___ EXTRACTED MATERIAL ___
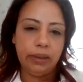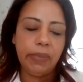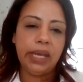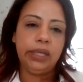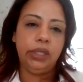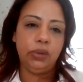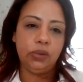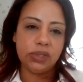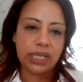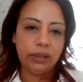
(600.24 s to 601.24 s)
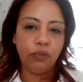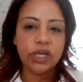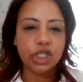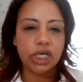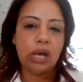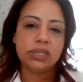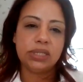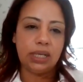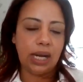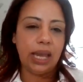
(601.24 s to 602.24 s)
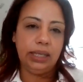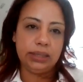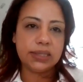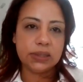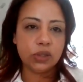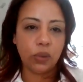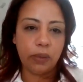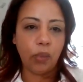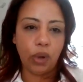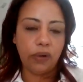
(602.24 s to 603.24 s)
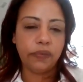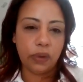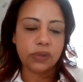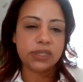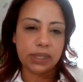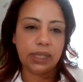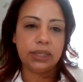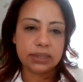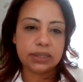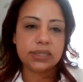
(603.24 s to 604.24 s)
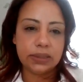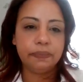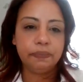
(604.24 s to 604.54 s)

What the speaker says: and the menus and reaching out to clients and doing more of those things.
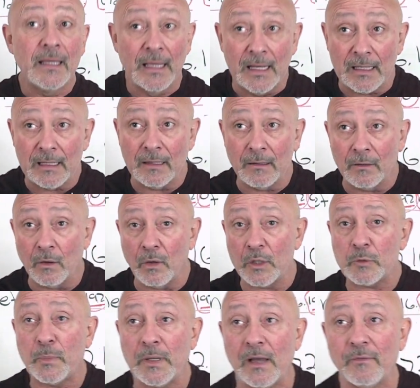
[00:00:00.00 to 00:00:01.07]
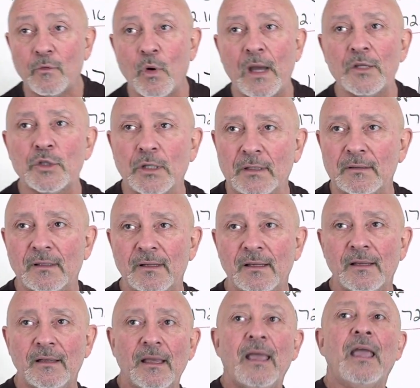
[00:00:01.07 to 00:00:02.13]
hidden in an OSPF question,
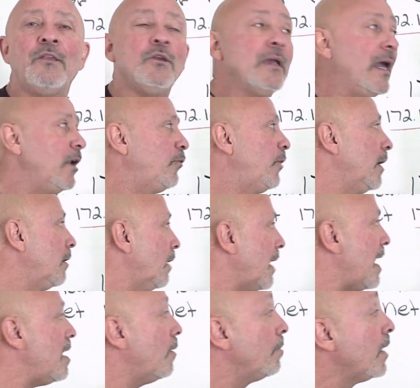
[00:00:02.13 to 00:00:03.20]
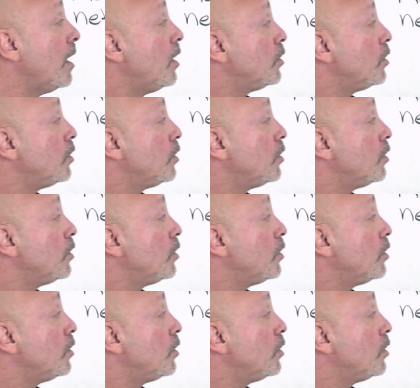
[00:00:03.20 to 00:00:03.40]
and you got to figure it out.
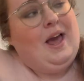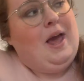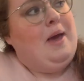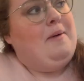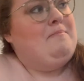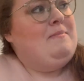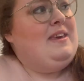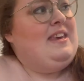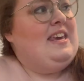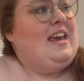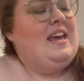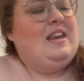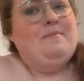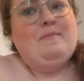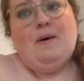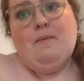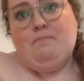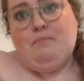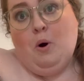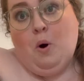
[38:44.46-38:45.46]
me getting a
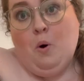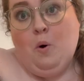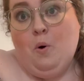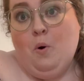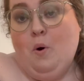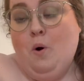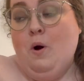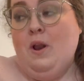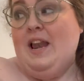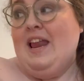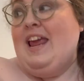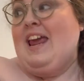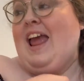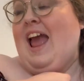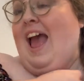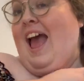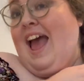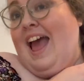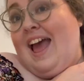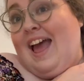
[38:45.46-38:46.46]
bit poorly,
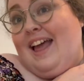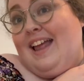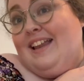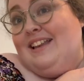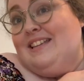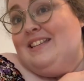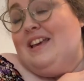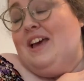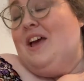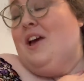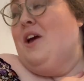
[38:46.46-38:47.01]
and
___
___ EXTRACTED MATERIAL ___
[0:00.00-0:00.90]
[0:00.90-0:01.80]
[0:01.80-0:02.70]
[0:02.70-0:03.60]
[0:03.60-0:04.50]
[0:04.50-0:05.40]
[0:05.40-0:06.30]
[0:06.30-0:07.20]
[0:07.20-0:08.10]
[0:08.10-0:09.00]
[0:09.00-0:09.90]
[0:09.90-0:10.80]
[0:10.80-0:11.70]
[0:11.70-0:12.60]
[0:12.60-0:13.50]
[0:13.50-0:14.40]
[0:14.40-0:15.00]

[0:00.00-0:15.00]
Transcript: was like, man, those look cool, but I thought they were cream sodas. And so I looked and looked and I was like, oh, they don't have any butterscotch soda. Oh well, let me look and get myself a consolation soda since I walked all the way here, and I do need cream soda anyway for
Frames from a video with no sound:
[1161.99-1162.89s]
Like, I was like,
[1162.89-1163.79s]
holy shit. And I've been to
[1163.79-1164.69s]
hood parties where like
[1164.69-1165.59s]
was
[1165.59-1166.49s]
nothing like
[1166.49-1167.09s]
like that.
___
# [EXERCISE GOAL]
From the material above, output only the span of lines that starts at the one containing "(600.24 s to 601.24 s)" and finishes at the one containing "[00:00:00.00 to 00:00:01.07]", word for word and free of pictures.

# [TASK RESULT]
(600.24 s to 601.24 s)
(601.24 s to 602.24 s)
(602.24 s to 603.24 s)
(603.24 s to 604.24 s)
(604.24 s to 604.54 s)

What the speaker says: and the menus and reaching out to clients and doing more of those things.
[00:00:00.00 to 00:00:01.07]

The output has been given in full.